I am so disgusted. Fool that I am I thought here would ensue a pragmatic-if-ruefool discussion by seasoned working women about solutions found and not found concerning the ancient and species-wide problem to do with feet and shoes. Istead y’all go off on arias about prettiness or the sexual, social, tribal symbolic power of varios shoes? Oh please.
I can’t toss the statistics off like toast but in the last decade the United Nations published these studies and polls that 87% of the labor of war, the labor of rebuilding after war is forced upon the bodies and hours and lives of women. And I often think of their feet and how they are bloody from the brick-making blood, and how they have to carry children or their fathers hundreds of miles to clinics, and how they get parasites through constantly cracking skin on their feet. Etc.
We do truly need to review and reform ourselves. These are bad days. Boys and girls get killed in the USA for their shoes.
Parents in the USA are by the day less able to buy even regular shoes for their children— or their clothes, or their food.

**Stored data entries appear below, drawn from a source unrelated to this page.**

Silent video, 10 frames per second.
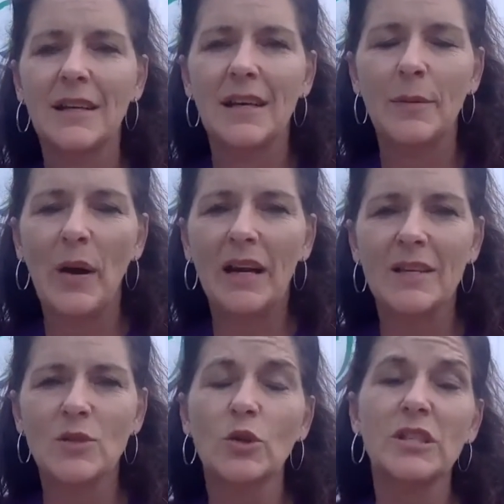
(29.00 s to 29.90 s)
in
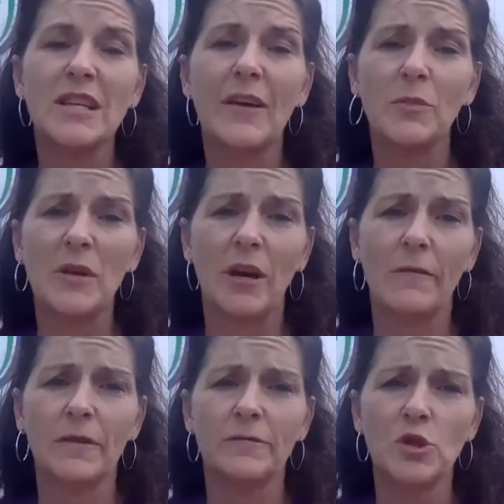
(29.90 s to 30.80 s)
potting soil. You just have to be
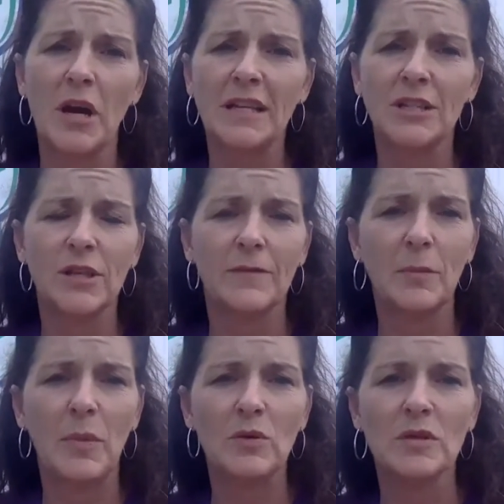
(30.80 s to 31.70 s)
careful of drainage. You have
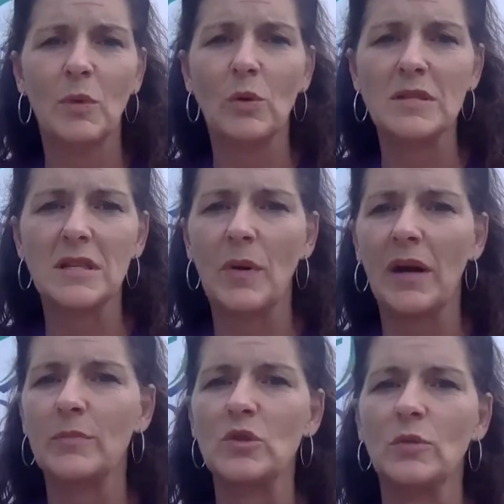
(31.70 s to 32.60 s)
to poke some holes in the
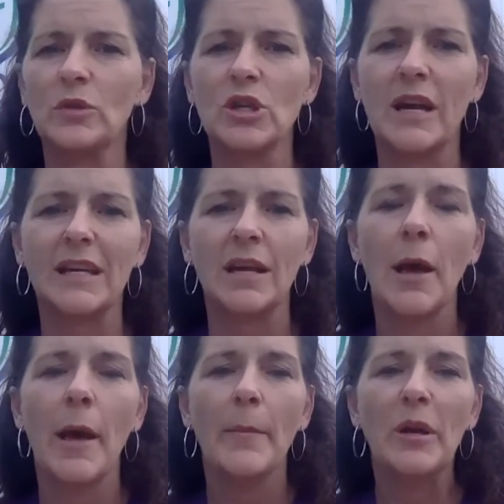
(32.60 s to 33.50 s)
bottom so it will drain.
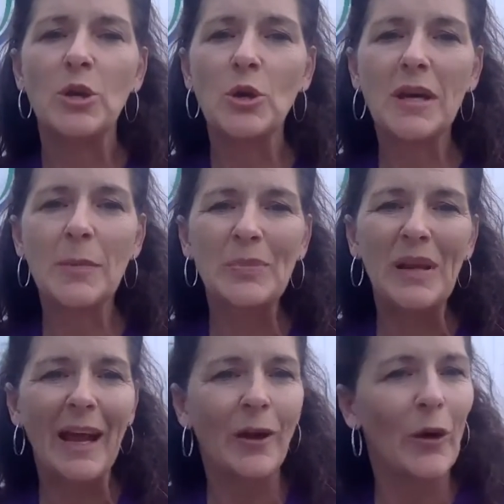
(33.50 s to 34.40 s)
But you can
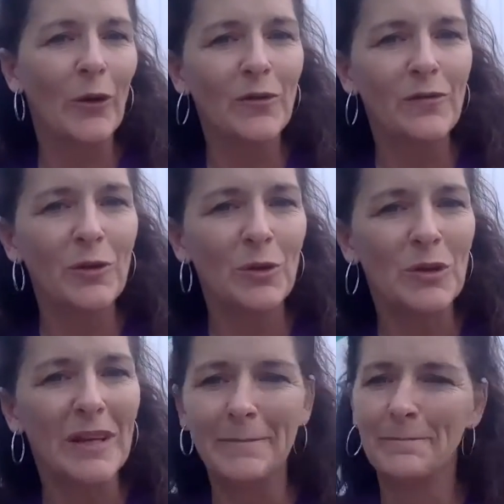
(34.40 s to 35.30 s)
plant your own
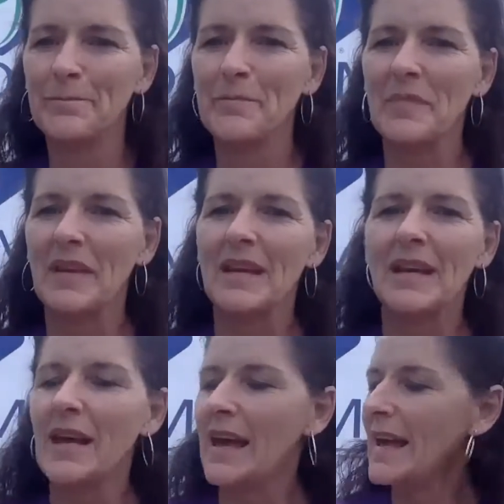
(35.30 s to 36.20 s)
food.
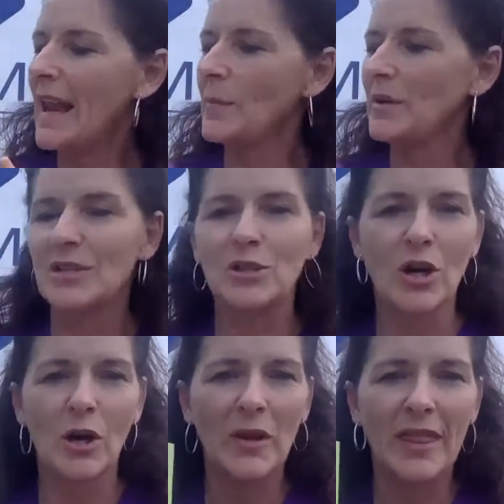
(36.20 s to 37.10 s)
Okay, and I'm going to
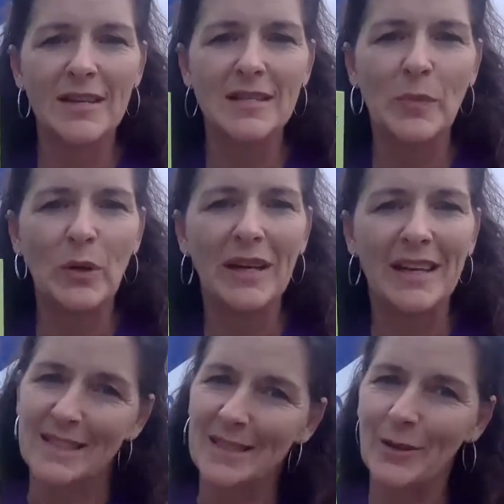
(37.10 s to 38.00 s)
start with this book.
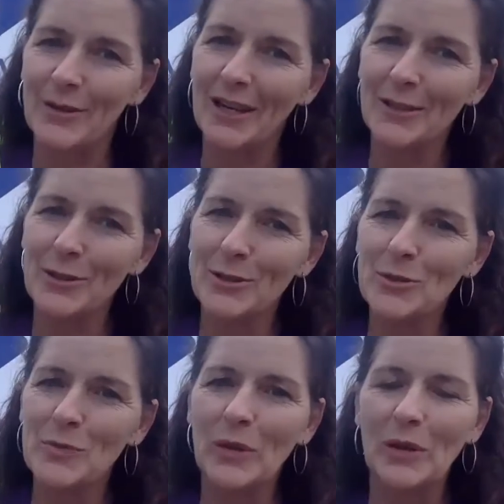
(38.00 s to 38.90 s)
It's another Dr.
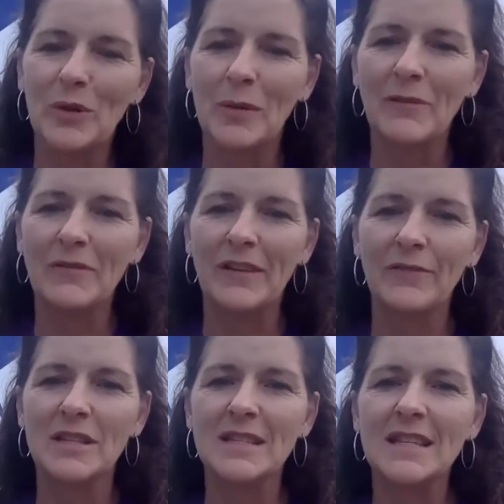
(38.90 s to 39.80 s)
Seuss book, one of my
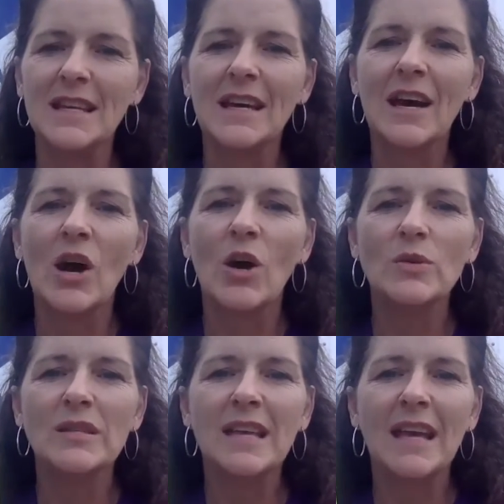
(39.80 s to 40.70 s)
favorites. Oh,
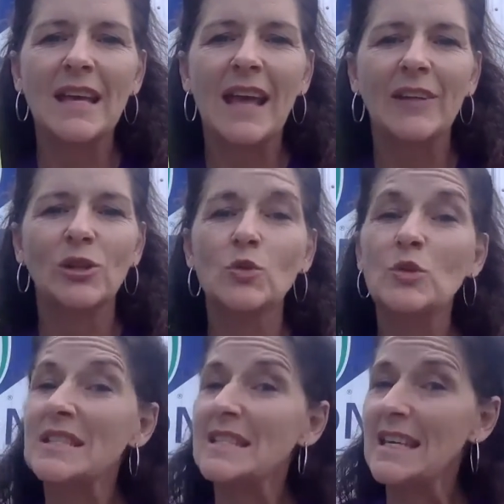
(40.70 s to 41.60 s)
Say Can You
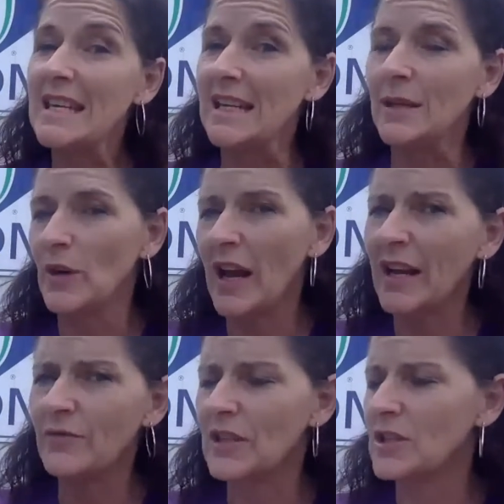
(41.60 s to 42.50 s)
Seed? And we're not
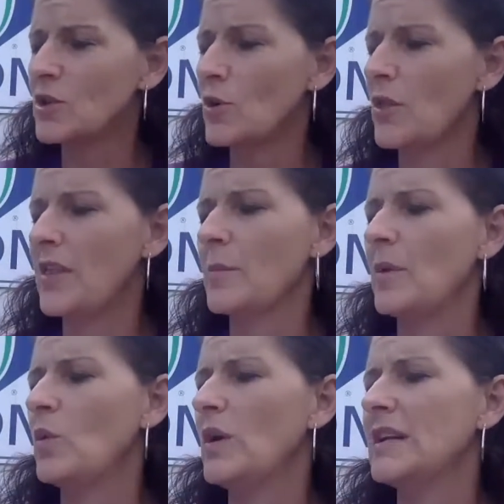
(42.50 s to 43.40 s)
going to finish the whole thing,
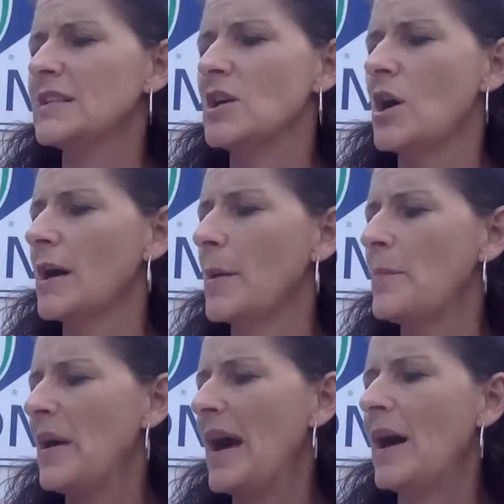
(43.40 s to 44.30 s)
but we're going to talk
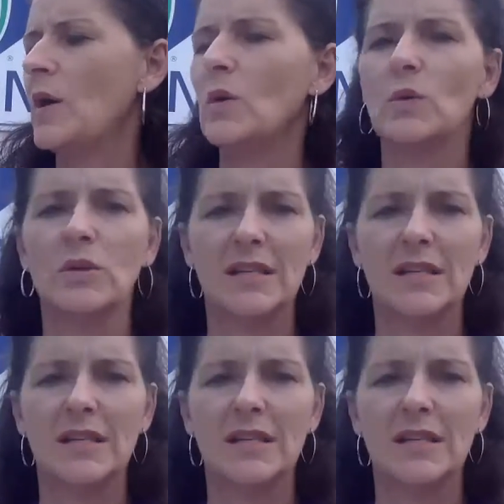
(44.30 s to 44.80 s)
about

We’ve got a heartless monstrous government in place that has
cause our military to blow hundreds and hundreds of thousands Iraqee civilians out of their shoes. We’ve got some disease of epic proportions among the constituency that has allowed this to go on.
Now people need to be awake. Truly, shoes can be beautiful, but the sort of shoes I see descrbed here and in their unnecessary iterations, and shoes of no practical use,
well… I just can’t condone it or look the other way.
This is obscene.
Some one said they broke a bone dancing on inappropriate and very expensive shoes? Three years ago I fell and broke my hand because my foot slipped in my boot because the leather was just so old and weak and it just gave out. I got a new pair right after that someone gave me, but this pair of doc marten’s like the pair when I broke my arm are my only pair of shoes. the time.
Now that doesn’t make me better than you but it tells a story of distribution, of poverty and wealth, doesn’t it? And y’all wanted to mix it up, right? Well, here I am.